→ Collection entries
..............................
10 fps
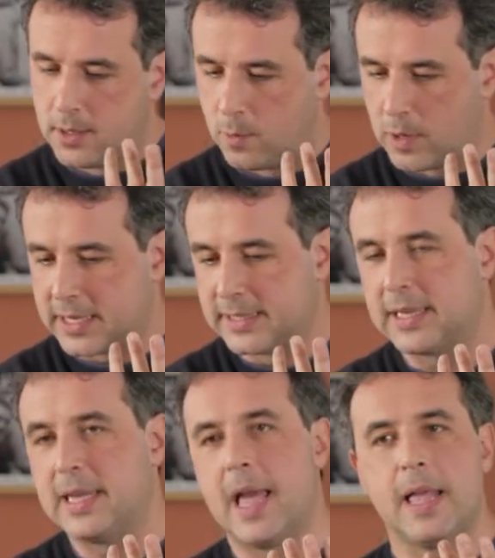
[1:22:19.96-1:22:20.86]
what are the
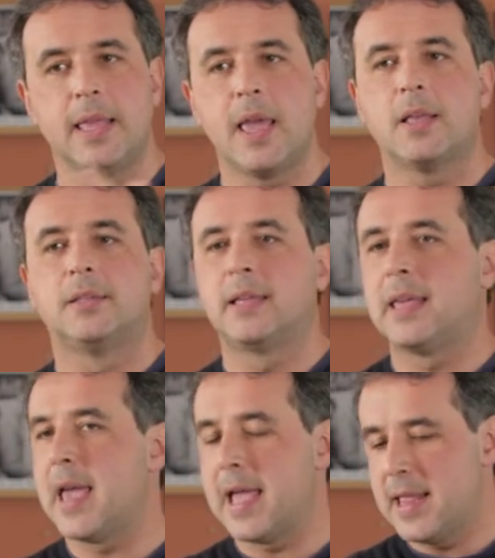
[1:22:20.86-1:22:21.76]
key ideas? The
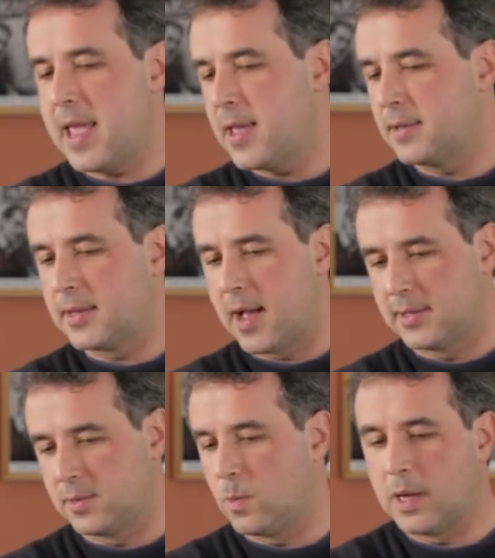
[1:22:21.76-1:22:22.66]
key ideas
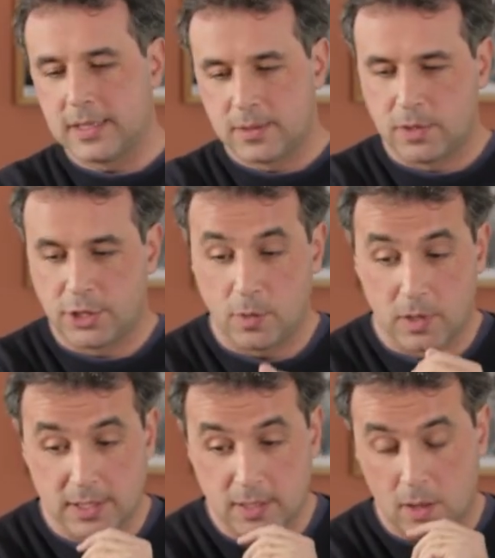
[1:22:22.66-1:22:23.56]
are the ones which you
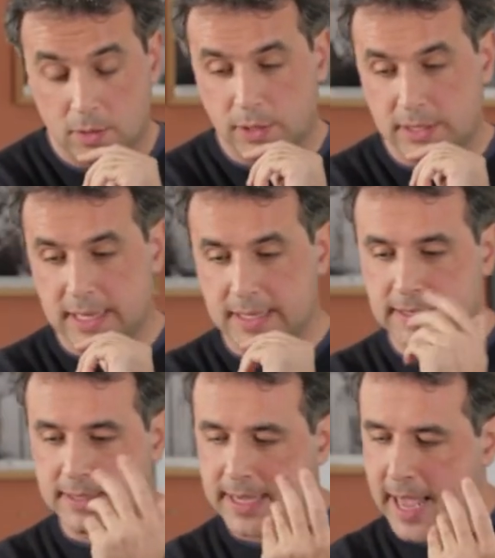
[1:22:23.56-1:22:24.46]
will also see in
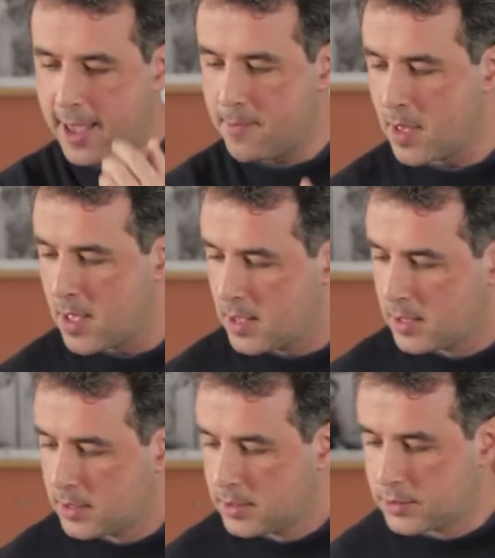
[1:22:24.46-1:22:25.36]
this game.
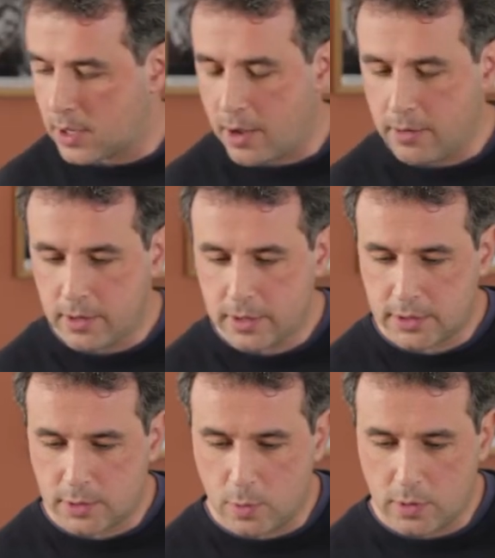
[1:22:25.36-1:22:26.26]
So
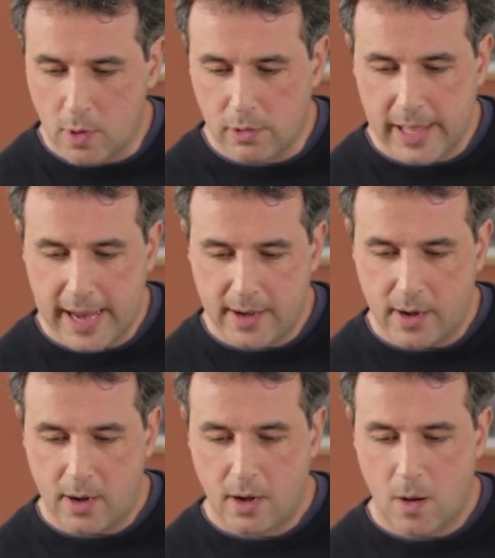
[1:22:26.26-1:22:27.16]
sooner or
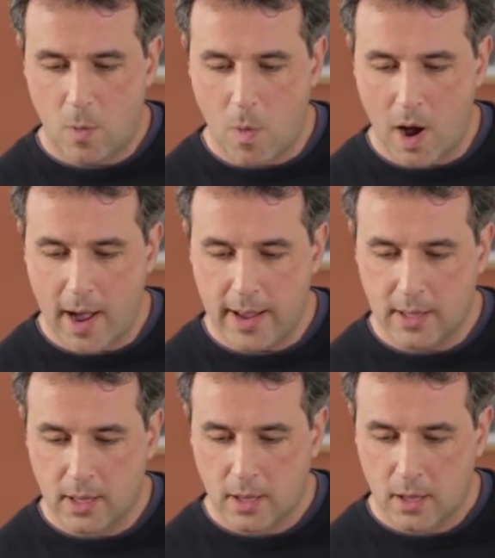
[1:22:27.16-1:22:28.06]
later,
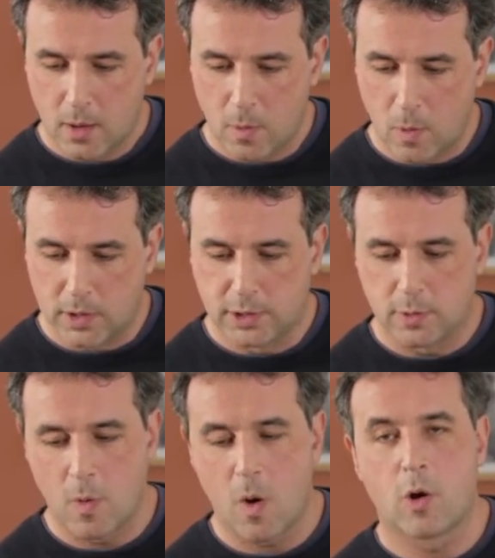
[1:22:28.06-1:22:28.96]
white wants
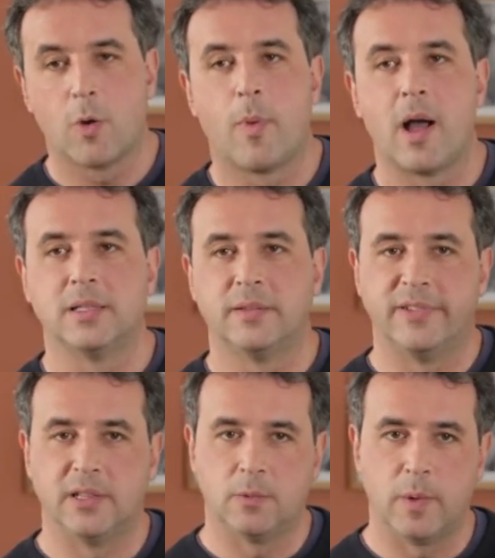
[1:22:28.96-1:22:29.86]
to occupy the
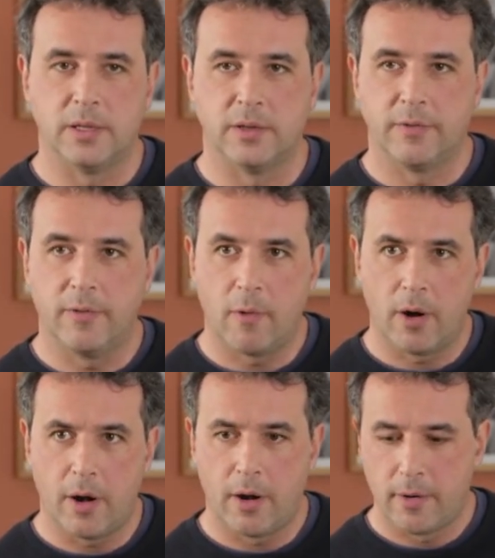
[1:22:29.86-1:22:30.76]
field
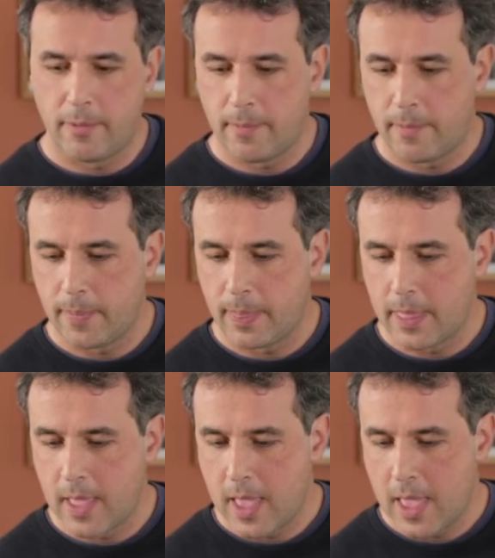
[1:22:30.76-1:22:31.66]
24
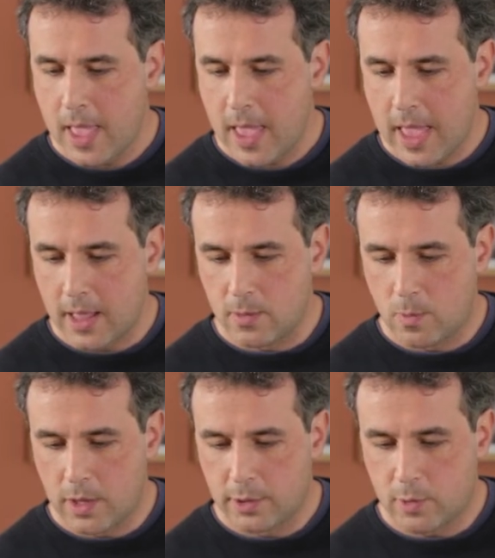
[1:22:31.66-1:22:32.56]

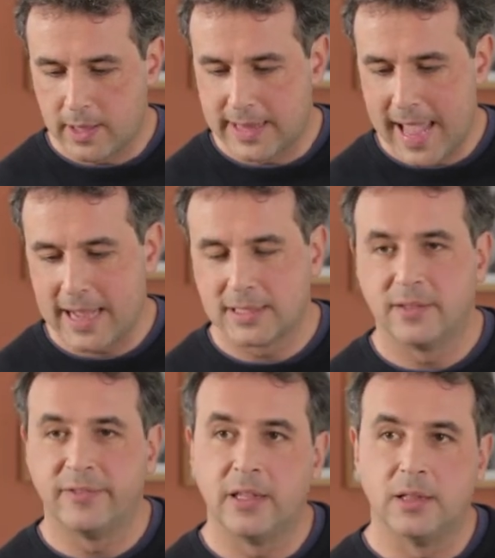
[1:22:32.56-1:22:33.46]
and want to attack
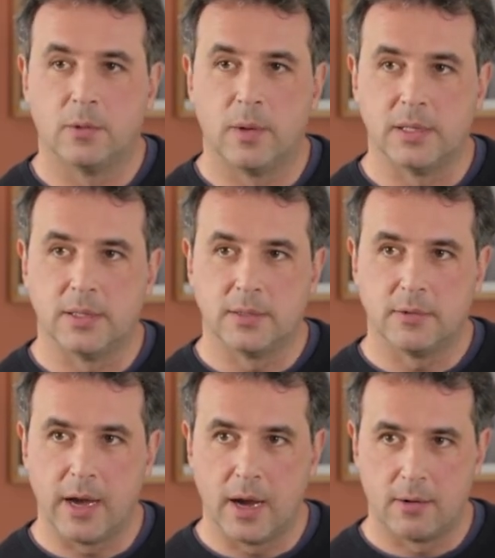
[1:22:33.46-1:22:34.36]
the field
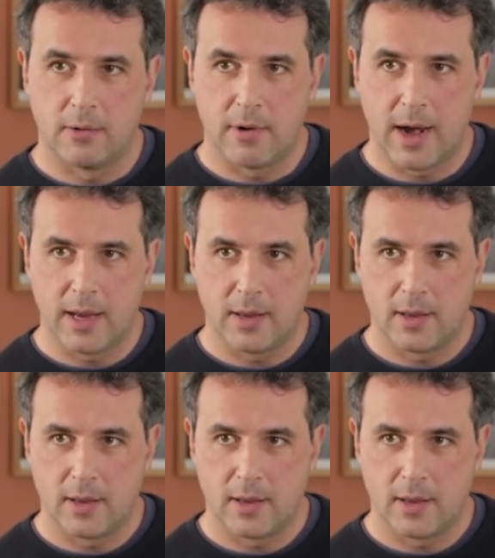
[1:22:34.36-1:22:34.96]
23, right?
..............................
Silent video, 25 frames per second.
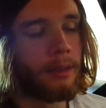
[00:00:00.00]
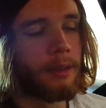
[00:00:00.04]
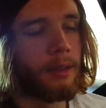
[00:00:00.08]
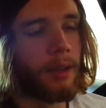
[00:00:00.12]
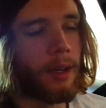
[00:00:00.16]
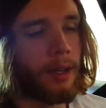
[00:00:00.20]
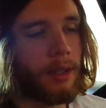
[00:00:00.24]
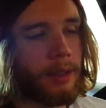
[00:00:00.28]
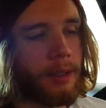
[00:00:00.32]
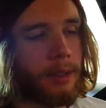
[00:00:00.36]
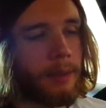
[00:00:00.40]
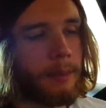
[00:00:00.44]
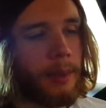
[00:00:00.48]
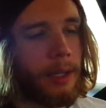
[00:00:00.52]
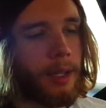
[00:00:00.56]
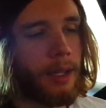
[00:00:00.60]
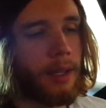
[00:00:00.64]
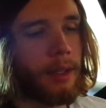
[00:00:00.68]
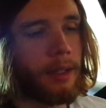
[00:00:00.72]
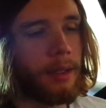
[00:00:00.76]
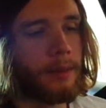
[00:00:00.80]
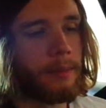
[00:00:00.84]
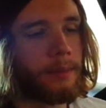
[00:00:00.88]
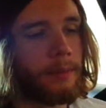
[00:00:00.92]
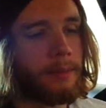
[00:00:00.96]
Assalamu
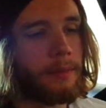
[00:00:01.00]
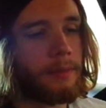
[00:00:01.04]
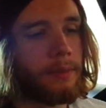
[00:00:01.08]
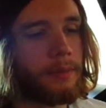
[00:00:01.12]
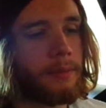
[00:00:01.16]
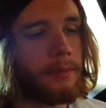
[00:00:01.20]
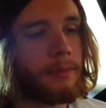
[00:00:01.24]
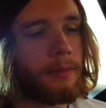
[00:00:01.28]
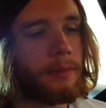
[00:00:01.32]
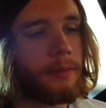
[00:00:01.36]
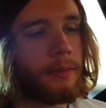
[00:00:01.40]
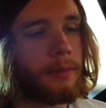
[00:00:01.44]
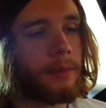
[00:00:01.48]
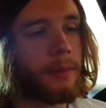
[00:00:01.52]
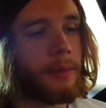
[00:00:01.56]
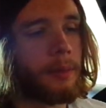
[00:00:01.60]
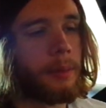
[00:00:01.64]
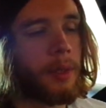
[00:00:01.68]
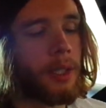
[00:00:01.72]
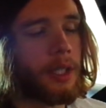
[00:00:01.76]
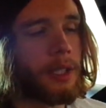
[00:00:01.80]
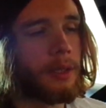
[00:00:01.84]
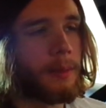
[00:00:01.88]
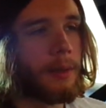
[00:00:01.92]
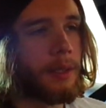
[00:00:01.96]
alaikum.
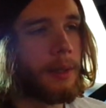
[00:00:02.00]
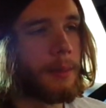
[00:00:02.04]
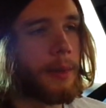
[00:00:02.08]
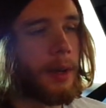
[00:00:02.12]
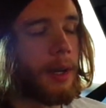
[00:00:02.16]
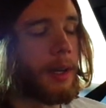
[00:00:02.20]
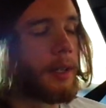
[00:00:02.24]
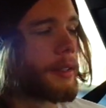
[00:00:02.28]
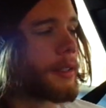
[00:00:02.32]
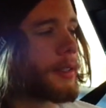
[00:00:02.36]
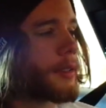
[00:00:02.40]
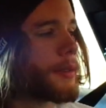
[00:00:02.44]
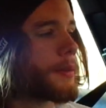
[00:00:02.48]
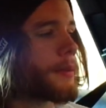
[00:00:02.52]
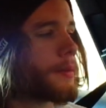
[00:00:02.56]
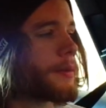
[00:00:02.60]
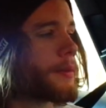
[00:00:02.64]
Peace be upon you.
..............................
→ Problem requirements
Reproduce, word for word, only the lines in the records above from the line with "[00:00:00.04]" through the line with "[00:00:02.08]", including both ends; omit the pictures.

→ Answer box
[00:00:00.04]
[00:00:00.08]
[00:00:00.12]
[00:00:00.16]
[00:00:00.20]
[00:00:00.24]
[00:00:00.28]
[00:00:00.32]
[00:00:00.36]
[00:00:00.40]
[00:00:00.44]
[00:00:00.48]
[00:00:00.52]
[00:00:00.56]
[00:00:00.60]
[00:00:00.64]
[00:00:00.68]
[00:00:00.72]
[00:00:00.76]
[00:00:00.80]
[00:00:00.84]
[00:00:00.88]
[00:00:00.92]
[00:00:00.96]
Assalamu
[00:00:01.00]
[00:00:01.04]
[00:00:01.08]
[00:00:01.12]
[00:00:01.16]
[00:00:01.20]
[00:00:01.24]
[00:00:01.28]
[00:00:01.32]
[00:00:01.36]
[00:00:01.40]
[00:00:01.44]
[00:00:01.48]
[00:00:01.52]
[00:00:01.56]
[00:00:01.60]
[00:00:01.64]
[00:00:01.68]
[00:00:01.72]
[00:00:01.76]
[00:00:01.80]
[00:00:01.84]
[00:00:01.88]
[00:00:01.92]
[00:00:01.96]
alaikum.
[00:00:02.00]
[00:00:02.04]
[00:00:02.08]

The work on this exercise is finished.